● **What the task asks**
Nothing but the lines from the one with "[2:39.08-2:40.08]" through the end of the records may appear in the answer, each reproduced exactly, pictures omitted.

-- Given data follows --

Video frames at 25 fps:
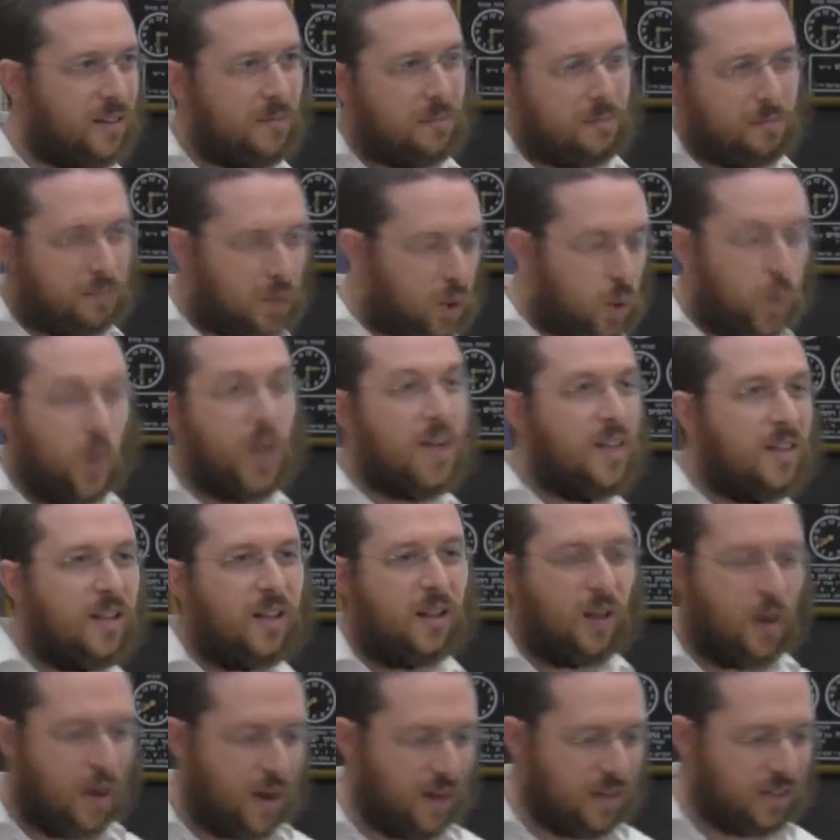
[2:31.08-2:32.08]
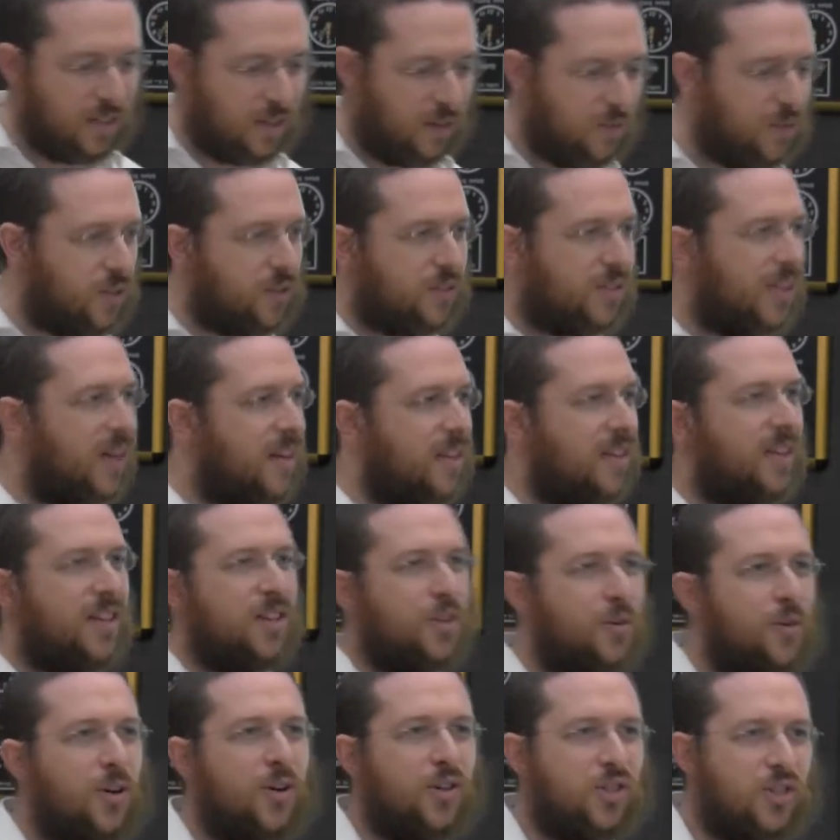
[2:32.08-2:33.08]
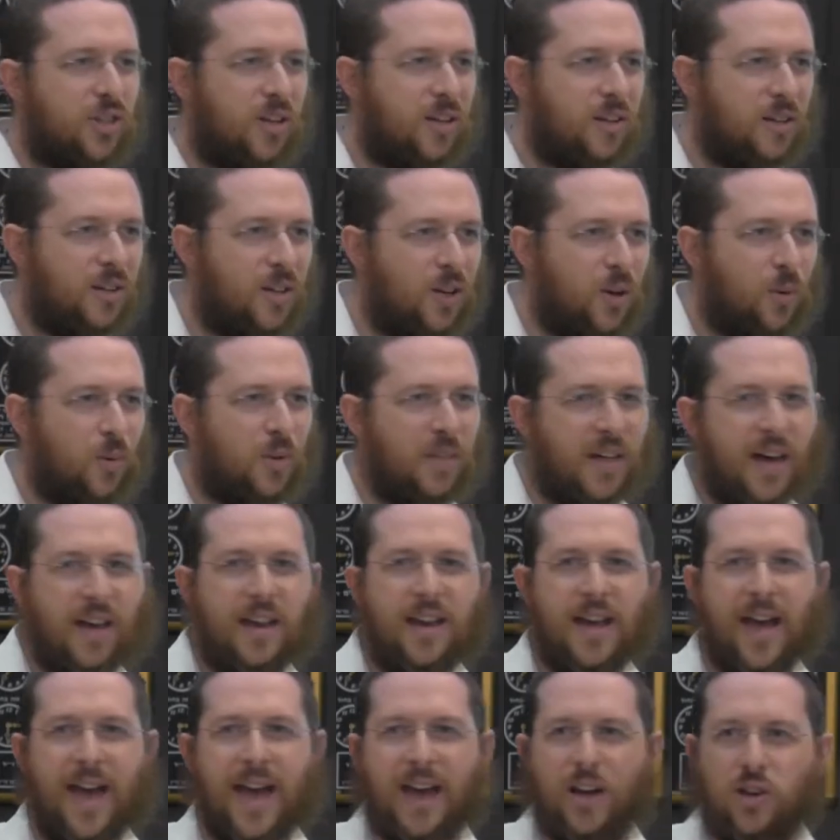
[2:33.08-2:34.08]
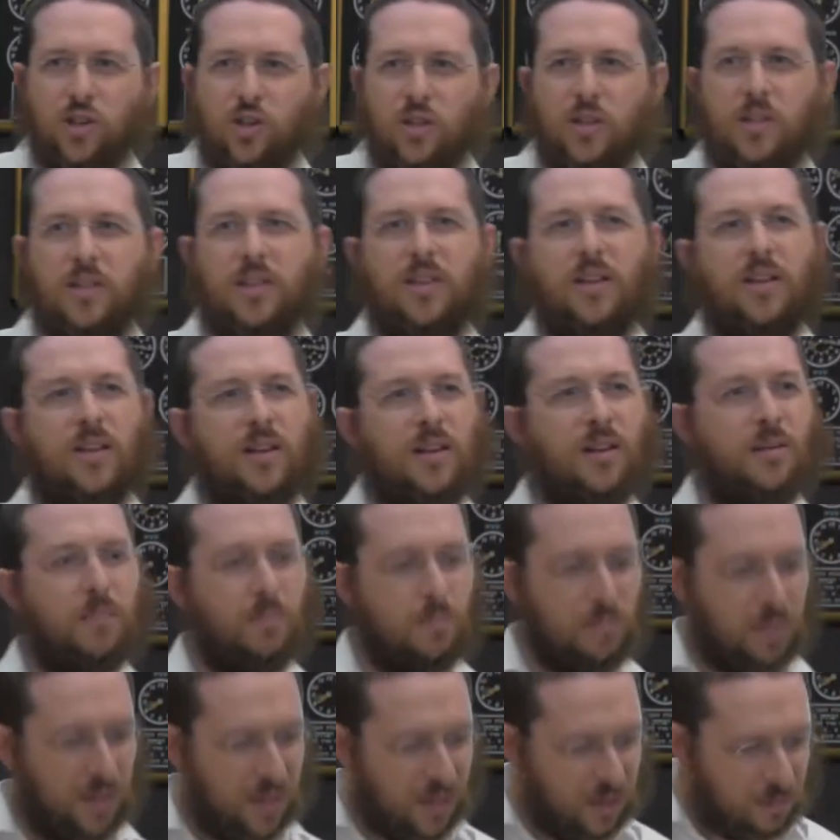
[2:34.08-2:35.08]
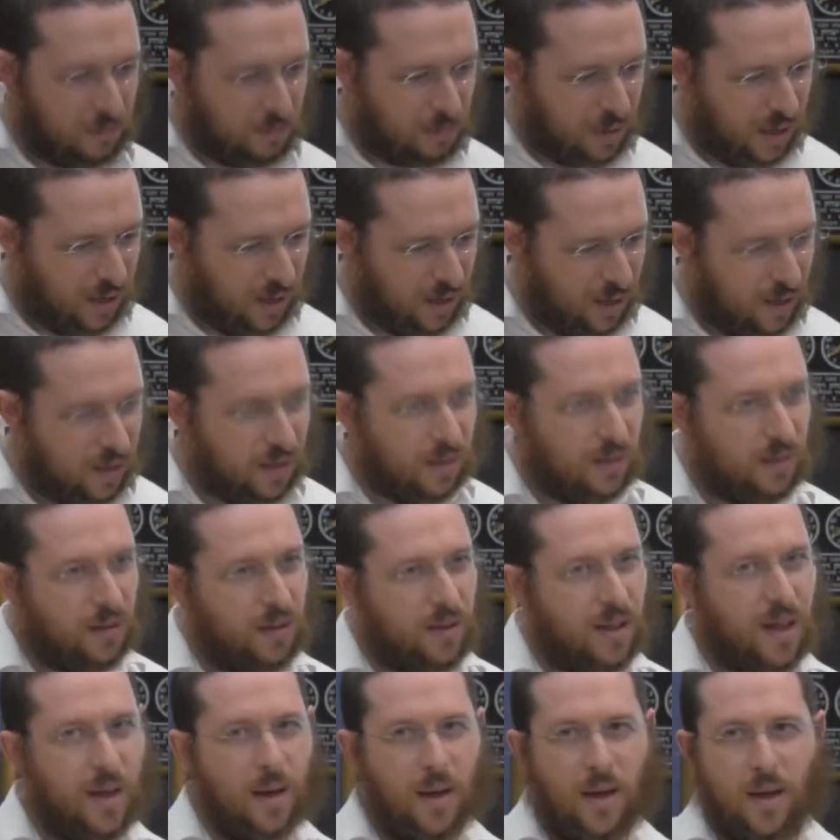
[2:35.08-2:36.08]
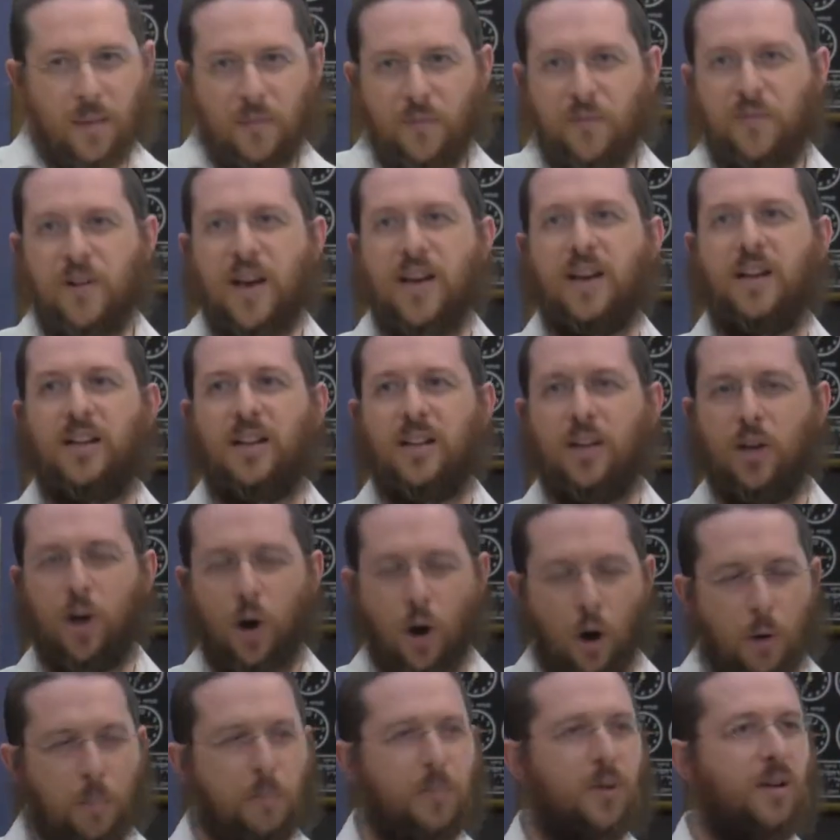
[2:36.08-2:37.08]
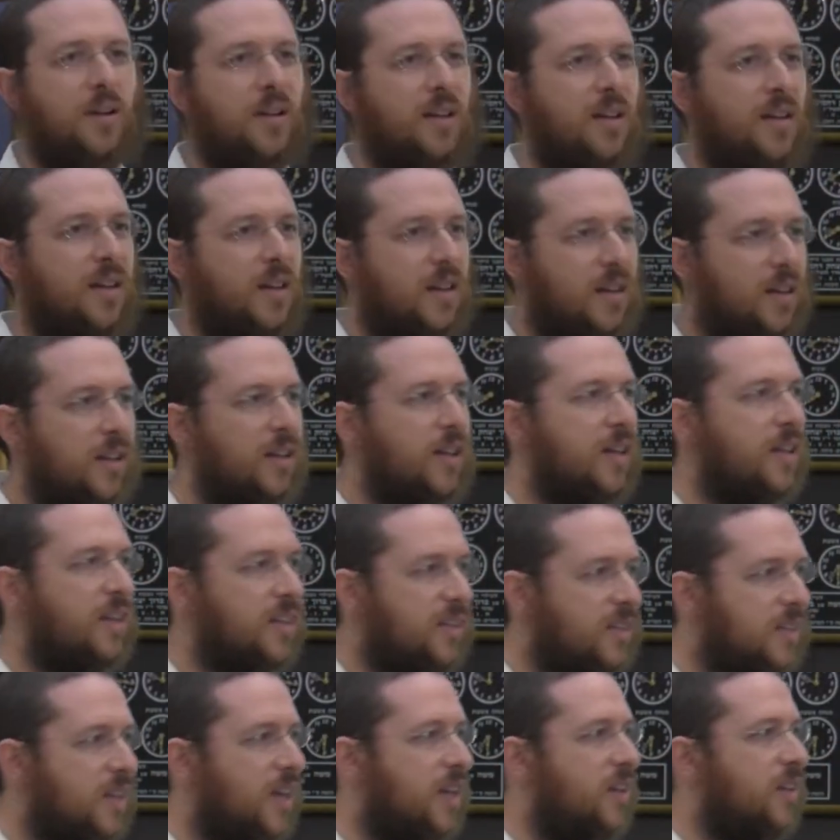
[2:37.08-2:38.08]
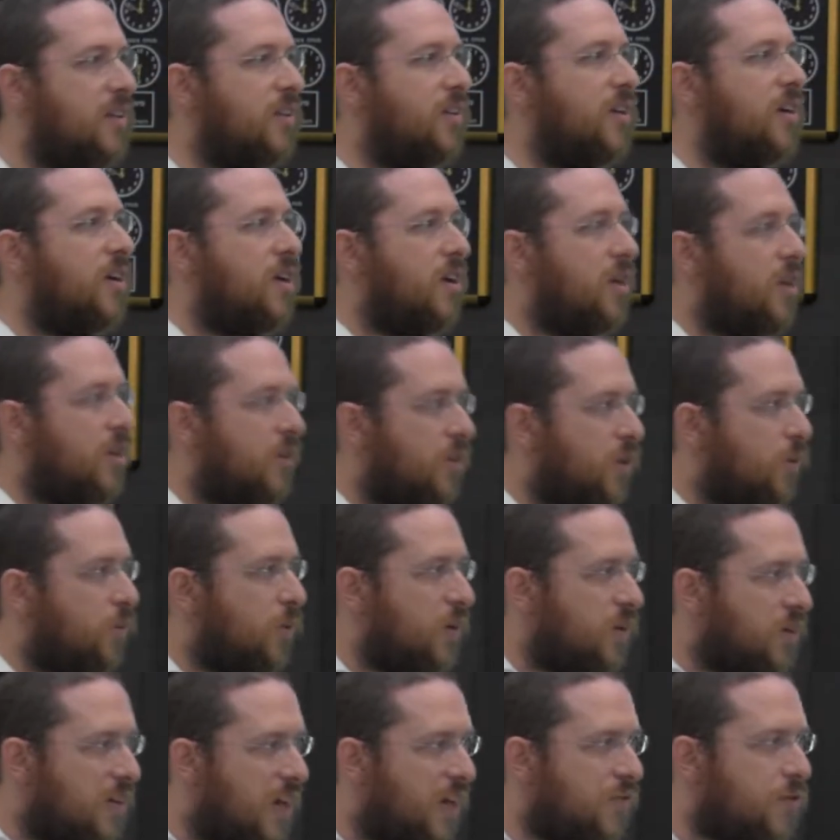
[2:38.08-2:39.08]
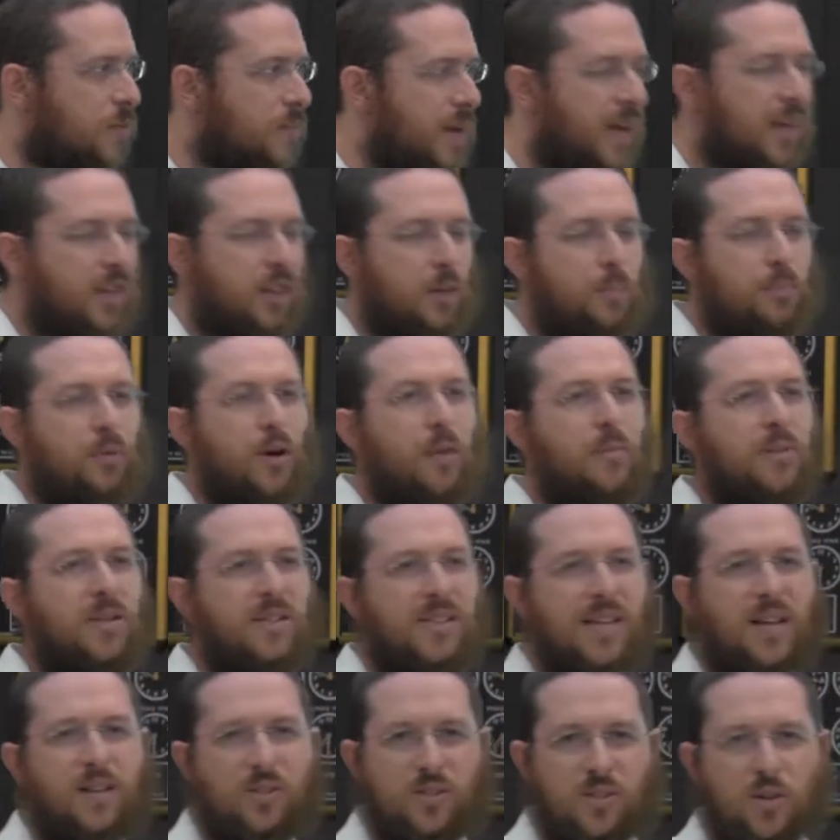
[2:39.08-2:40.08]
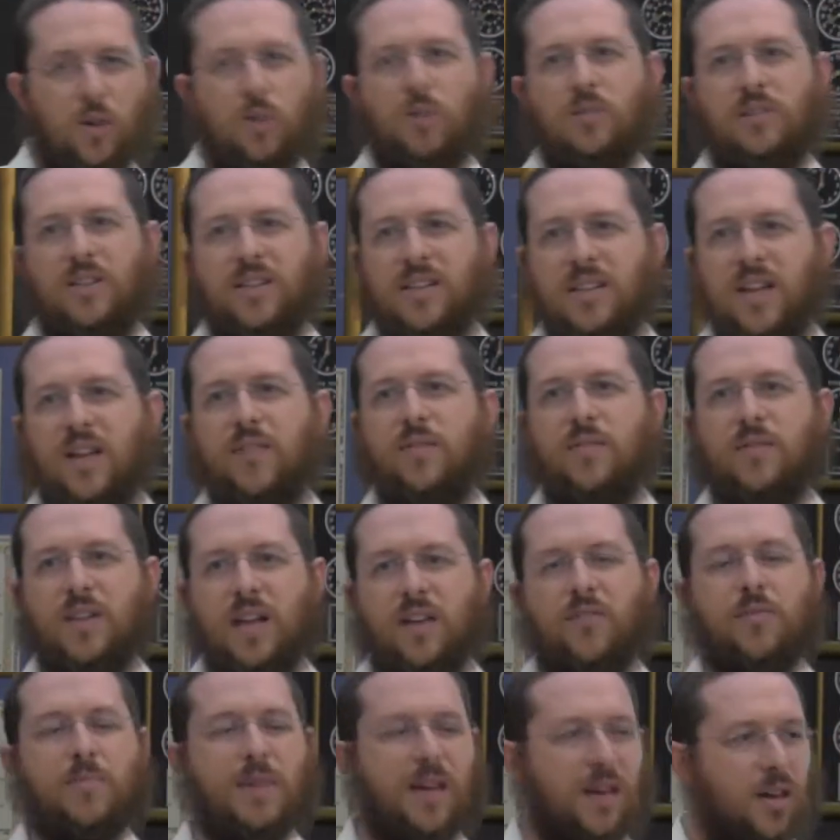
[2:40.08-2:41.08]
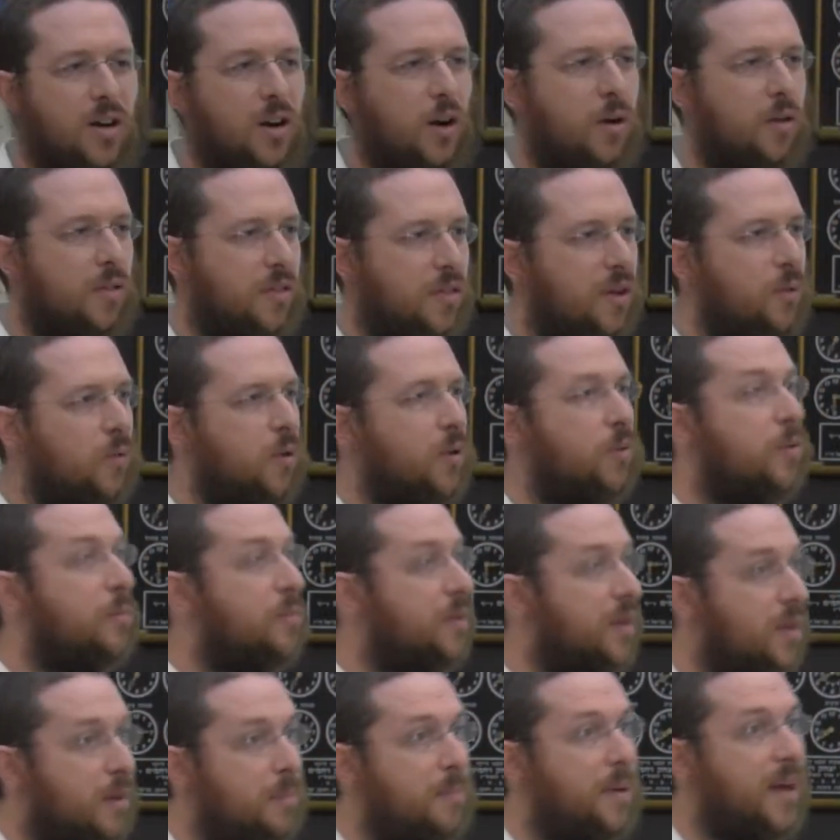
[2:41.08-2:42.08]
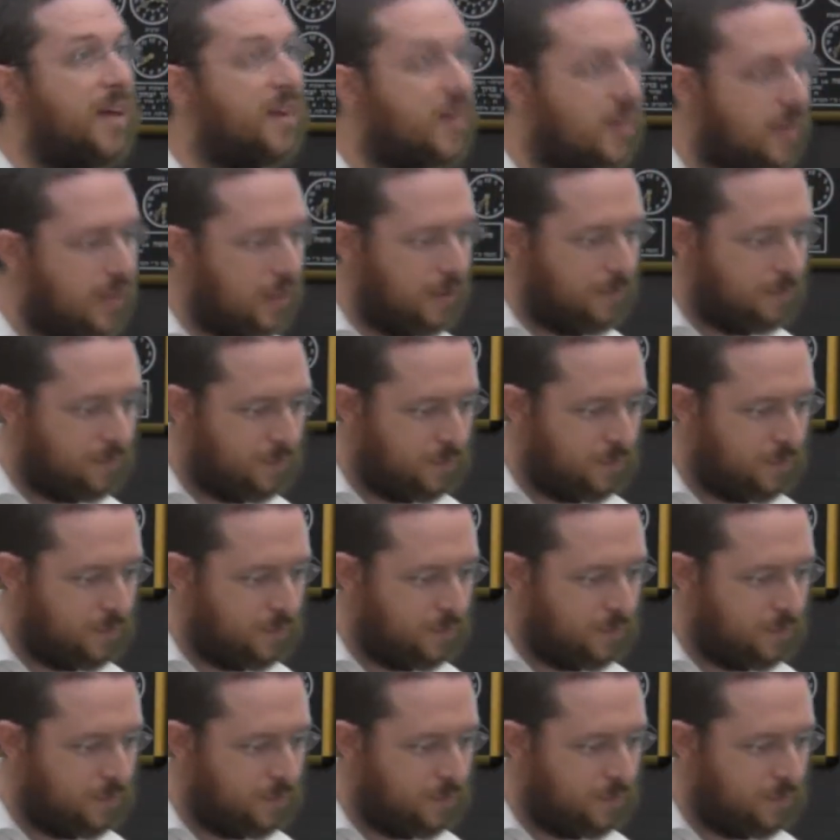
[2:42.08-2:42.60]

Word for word: between the lines of the tzaddik and the rasha without actually being, being emphatically, openly, and clearly stated that we'd never make the promise. Our soul did nev- never made an oath that we will be a Benoni.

-- Given data concluded --

● **Task answer**
[2:39.08-2:40.08]
[2:40.08-2:41.08]
[2:41.08-2:42.08]
[2:42.08-2:42.60]

Word for word: between the lines of the tzaddik and the rasha without actually being, being emphatically, openly, and clearly stated that we'd never make the promise. Our soul did nev- never made an oath that we will be a Benoni.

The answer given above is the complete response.